Cold snaps have emerged as a leading killer of manatees over the past three years, exceeding deaths by boat collisions, according to figures kept by the Florida Fish and Wildlife Conservation Commission.

“Manatees are tropical animals so they start to suffer when the water temperature goes below 68 degrees,” said Kathryn Curtin, a contract biologist for the U.S. Geological Survey based at Port Everglades.

An aerial count Wednesday in Broward County found 63 manatees heading toward Port Everglades, where the Florida Power & Light plant sucks in water for cooling and emits it at a higher temperature. A total of 472 manatees were counted in Broward Wednesday, and that number could climb to 800 or so if the cold weather continues, said Pat Quinn, the county’s manatee coordinator.
In Riviera Beach, where the power plant is offline for modernization, FPL provides heated water anyway for manatees that have learned to expect it.

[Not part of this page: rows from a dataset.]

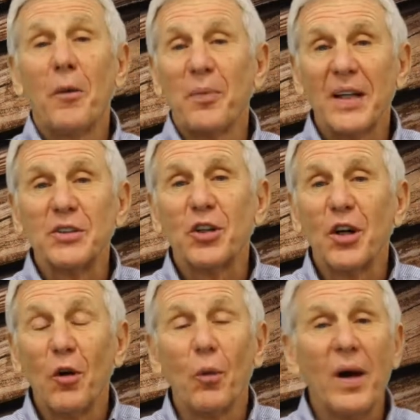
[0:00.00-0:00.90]
hope things are
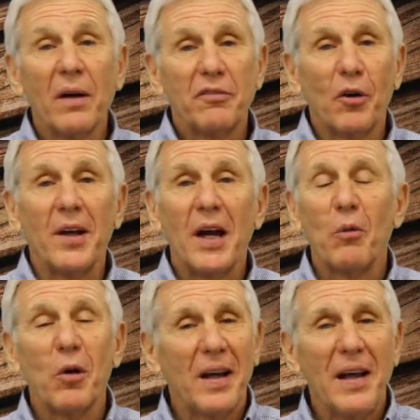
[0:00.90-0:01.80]
going well for you. I
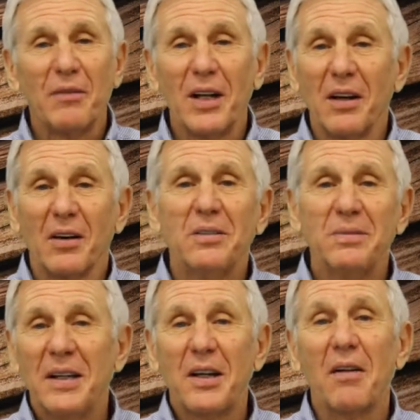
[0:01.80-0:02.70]
wanted to have a little
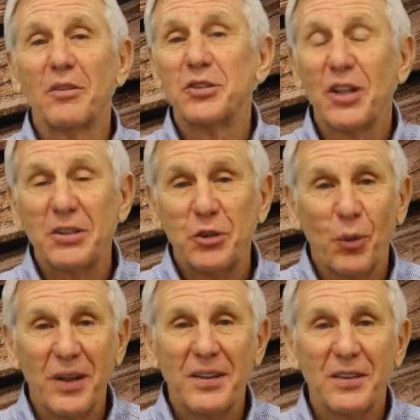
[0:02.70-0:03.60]
conversation
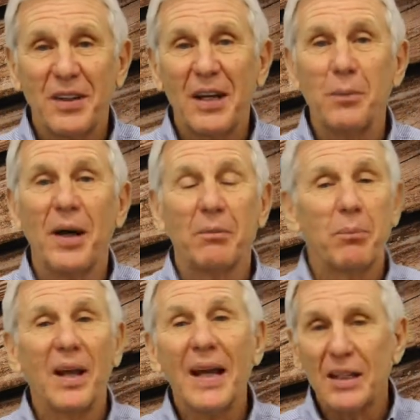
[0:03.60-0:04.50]
with you, tell you about
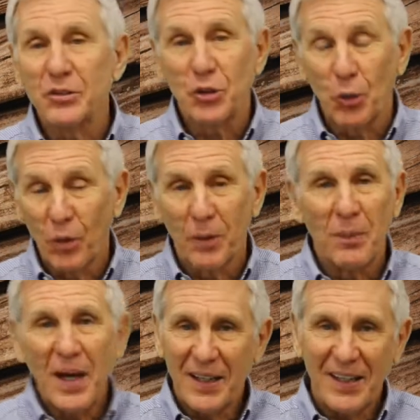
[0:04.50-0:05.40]
plans that we're
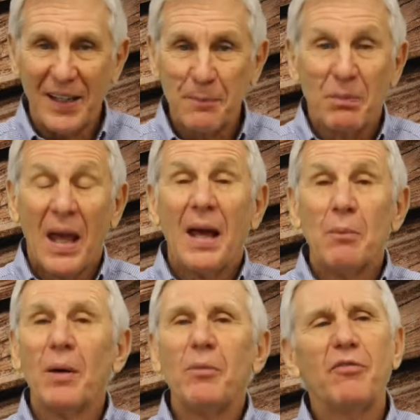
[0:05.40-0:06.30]
making.
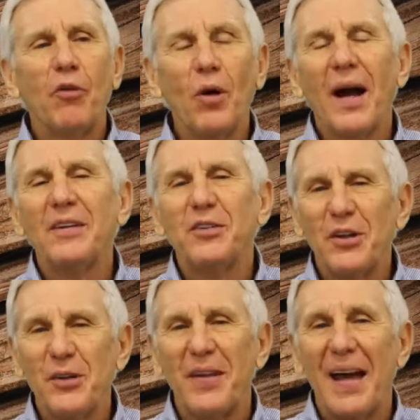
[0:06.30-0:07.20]
But before I
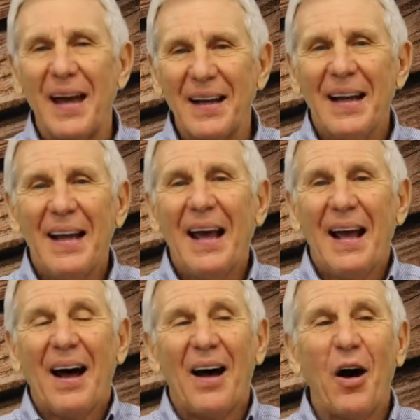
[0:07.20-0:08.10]
do that,
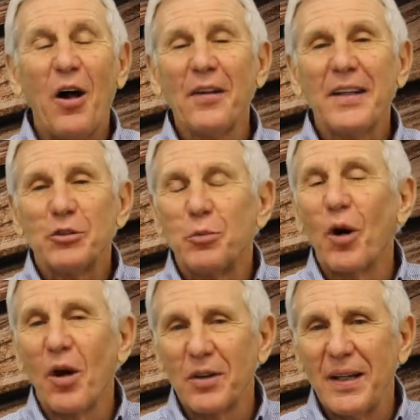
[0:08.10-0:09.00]
all these
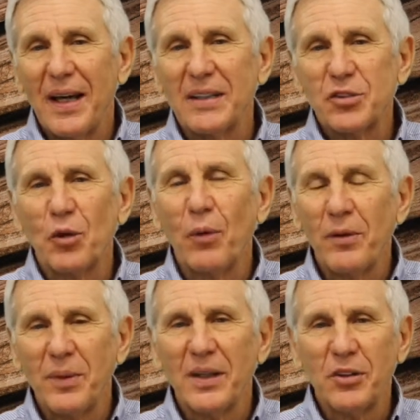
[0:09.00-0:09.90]
broadcasts that
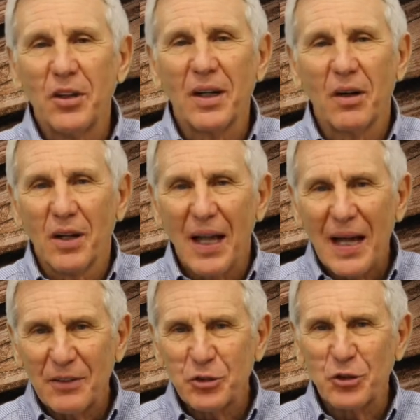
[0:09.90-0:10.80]
we've been doing on
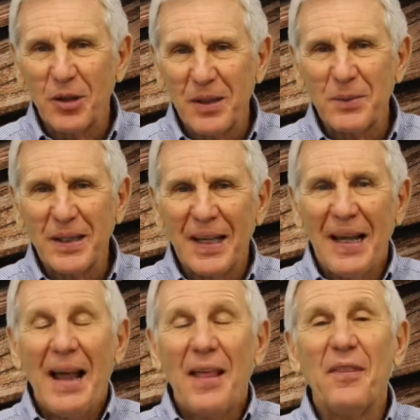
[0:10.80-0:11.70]
live streaming,
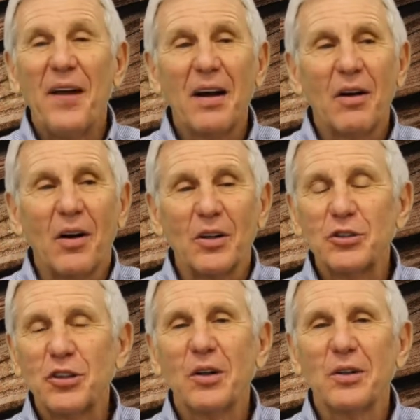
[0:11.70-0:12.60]
there are
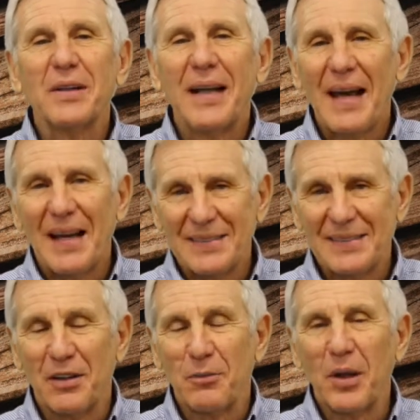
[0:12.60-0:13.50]
certain guys
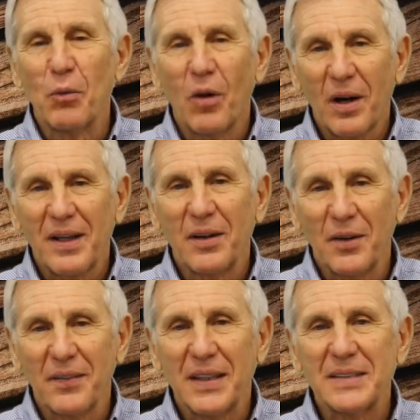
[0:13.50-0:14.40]
that have been working
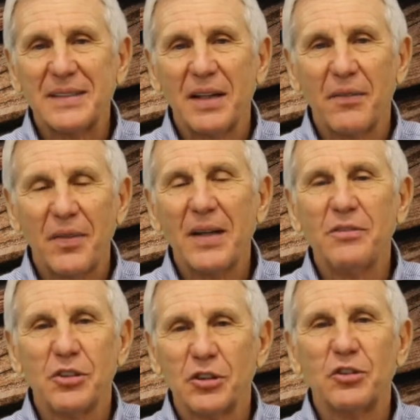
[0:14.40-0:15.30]
on this that have
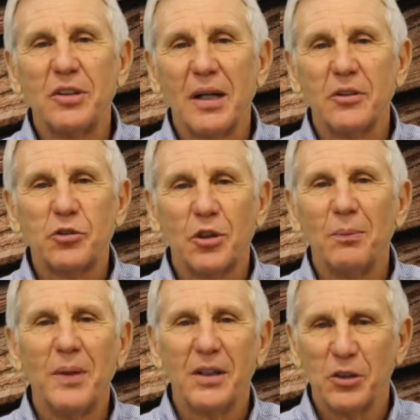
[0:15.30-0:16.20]
they've just done
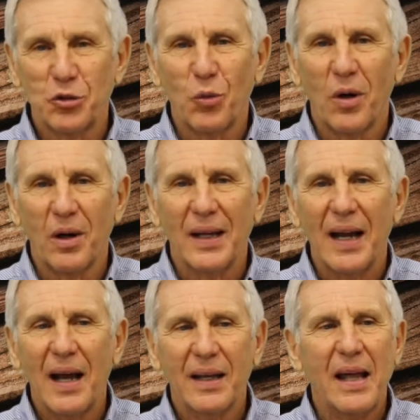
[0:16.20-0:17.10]
tremendous work, and
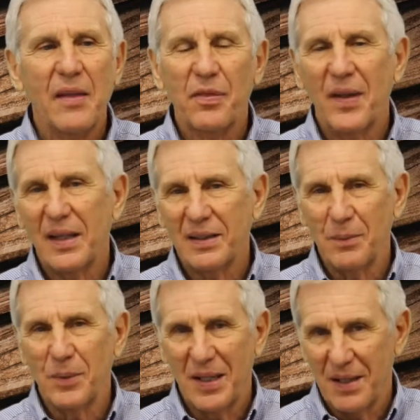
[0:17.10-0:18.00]
I can't thank
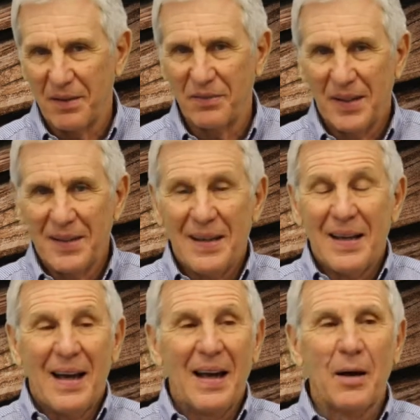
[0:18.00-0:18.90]
them enough.
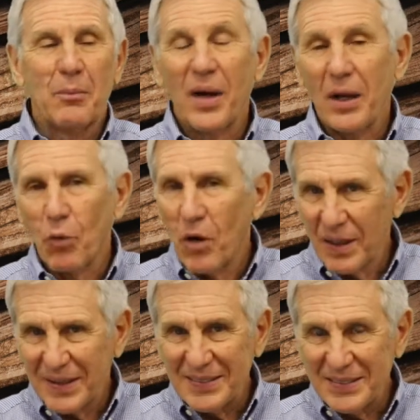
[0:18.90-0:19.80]
Uh, Brad
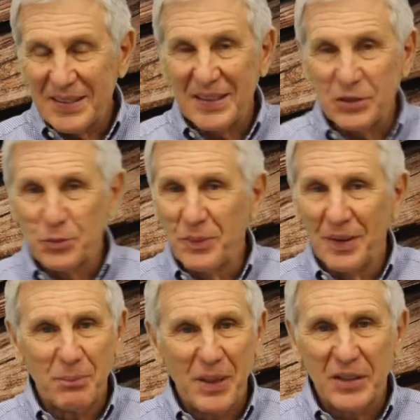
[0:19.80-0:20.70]
Watkins has
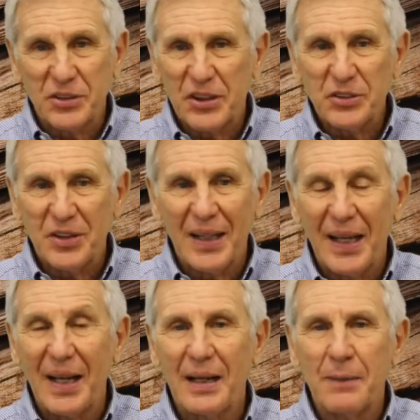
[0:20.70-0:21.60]
been assisting
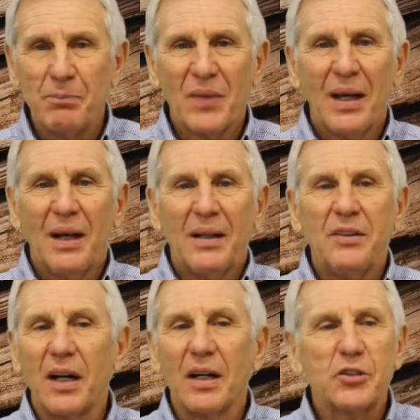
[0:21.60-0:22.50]
in it.
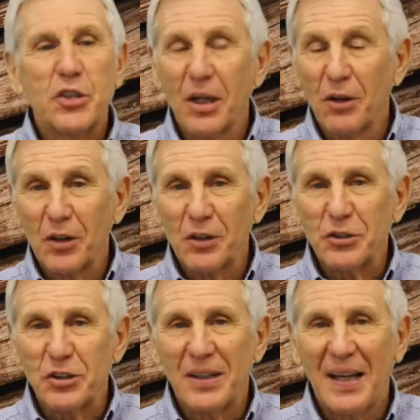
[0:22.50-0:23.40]
Derek
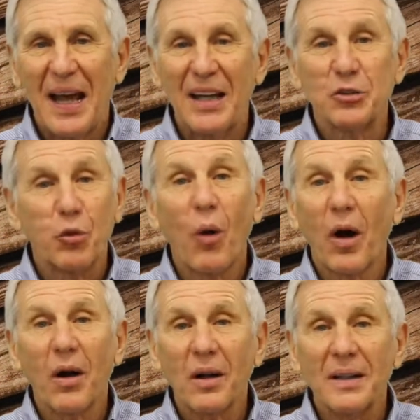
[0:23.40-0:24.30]
Childers has
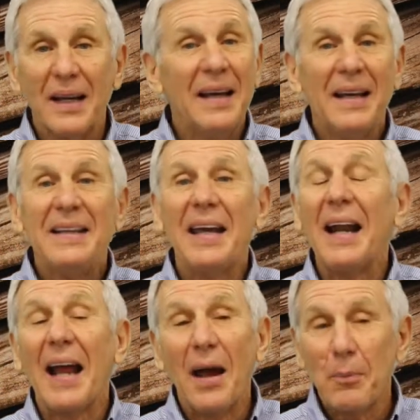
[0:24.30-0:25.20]
worked.
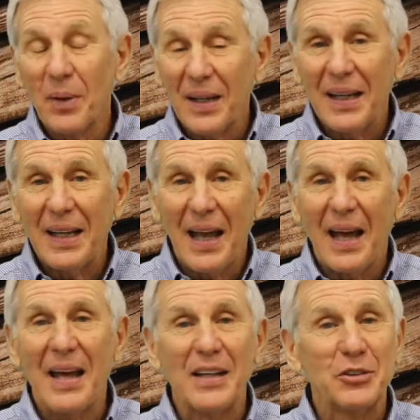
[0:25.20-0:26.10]
Ken Epling
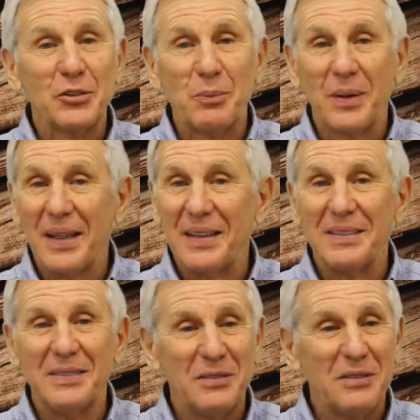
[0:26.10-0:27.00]
has
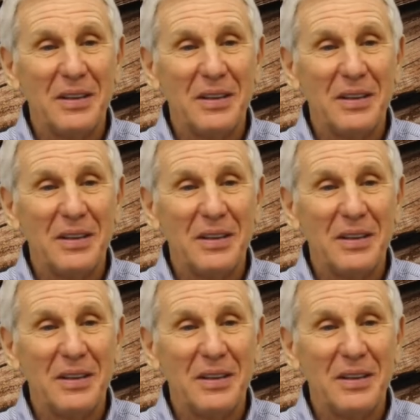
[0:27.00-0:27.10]
been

The company turned on the heaters for the first time Tuesday night, said Paul Davis, Palm Beach County’s manatee coordinator. Although hard numbers were not available, he said there were probably hundreds in the county, particularly around the plant.

At Port Everglades, manatees could be seen swimming around a basin popular with mothers with calves. Curtin said calves are particularly vulnerable to cold, making new mothers among the first to show up at the power plant when temperatures drop.

The Fish and Wildlife commission said Wednesday that cold weather killed 112 manatees last year, 282 in 2010 and 56 in 2009, much higher numbers than in previous years. Over the same three-year period, boats killed 258 manatees.

We are concerned about the number of manatee deaths the past three years, including those resulting from exposure to cold weather,” said Gil McRae, director of the commission’s Research Institute. “Over the next few years, we will use data from monitoring programs to better understand any long-term implications for the population.

The cold also makes manatees more vulnerable to collisions with boats, because they travel between power plant refuges and sources of food that could be miles away. Although Palm Beach County has extensive stands of sea grass, Broward does not, forcing manatees to travel long distances for meals.

At Port Everglades, Curtin works in a program that tracks manatees by the unique pattern of prop scars on their backs. She said 80-90 percent of manatees have these scars, which allow researchers to track manatees’ movements, calving and other aspects of their life histories.

Power plants became more important to manatees as natural sources of warm water dried up, due to human consumption or development.